Melanoma is diagnosed from a biopsy of the skin. The biopsy report contains details about your specific melanoma that will impact your treatment. While there are a number of variables listed on your report that your treating physicians may consider, the most important factors are:
Depth of invasion (Breslow depth or Breslow thickness)
- Melanoma starts in the outer layer of the skin known as the epidermis. It can grow both out from the sides (radial) or down through the layers of the skin (vertical). The deeper the melanoma grows, the higher the risk of it spreading to other areas of the body. The measurement of how far the melanoma has grown below the surface is known as the Breslow depth. Breslow depth is measured in millimeters. Melanomas can be divided in to the three main categories based on depth of invasion:
- ≤0.7 mm – Thin melanomas typically have the lowest risk profile. The likelihood of spread is extremely low.
- 0.8 – 3.9 mm – Intermediate melanomas have a variable risk of spread to nearby lymph nodes.
- ≥ 4.0 mm – Thick melanomas have the highest risk profile.
- Most of the treatment of your melanoma will be based on the Breslow depth.
- Ulceration occurs when the cells in the center of the melanoma die as the melanoma grows. This is typically seen in more aggressive forms of melanoma.
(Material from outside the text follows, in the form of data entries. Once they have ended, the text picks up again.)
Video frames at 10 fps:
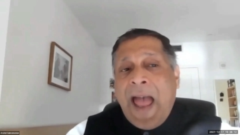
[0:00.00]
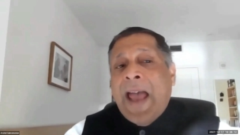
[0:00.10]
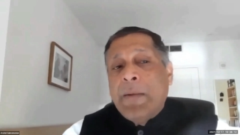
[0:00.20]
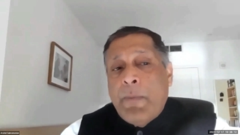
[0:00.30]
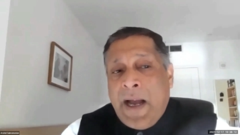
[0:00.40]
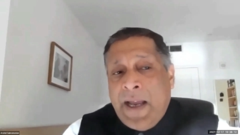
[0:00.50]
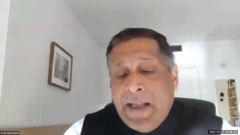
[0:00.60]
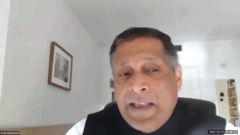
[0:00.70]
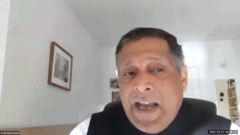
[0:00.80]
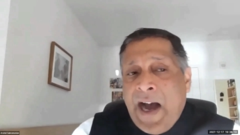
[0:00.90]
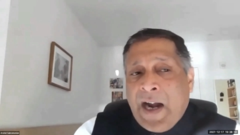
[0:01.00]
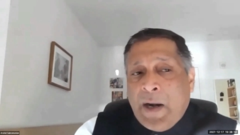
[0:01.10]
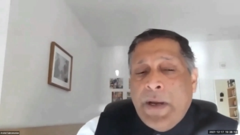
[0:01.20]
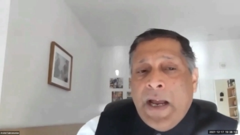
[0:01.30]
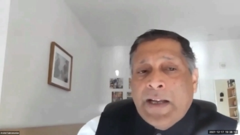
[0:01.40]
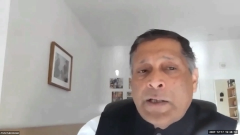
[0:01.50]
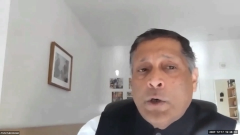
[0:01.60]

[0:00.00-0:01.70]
and by the RBI.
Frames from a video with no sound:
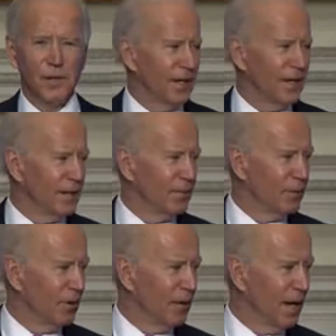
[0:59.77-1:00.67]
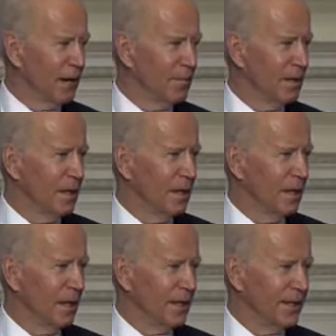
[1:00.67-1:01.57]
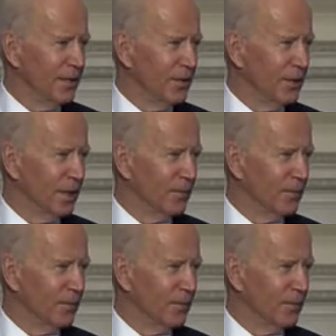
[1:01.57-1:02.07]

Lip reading: Getting the program, I didn't do it, I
Presence of ulceration is associated with higher risk.
- Mitotic rate is a measure of how fast the melanoma cells appear to be dividing under the microscope. This is assigned a numeric score. Melanomas with a score of ≥ 2 mitoses/mm2 are higher risk.
- The most common route of spread for melanoma is through the lymphatic system to nearby lymph nodes. As part of your evaluation, your treating physicians will feel for enlarged lymph nodes nearest to your melanoma. If there are enlarged lymph nodes found at the time of diagnosis, they will require biopsy. If there are no enlarged lymph nodes and the melanoma depth is ≥ 0.8 mm, your lymph nodes will be tested at the time of surgery with something known as sentinel lymph node biopsy (see Treatment Options).
- Clinical stage – Clinical stage is assigned at the time of diagnosis before the start of treatment. Clinical stage is determined by a combination of the Breslow depth, presence of ulceration, and whether or not lymph nodes are involved.
- Pathologic stage – Pathologic stage is assigned after surgery is performed for melanoma. This is the final stage on which further treatment and prognosis are based.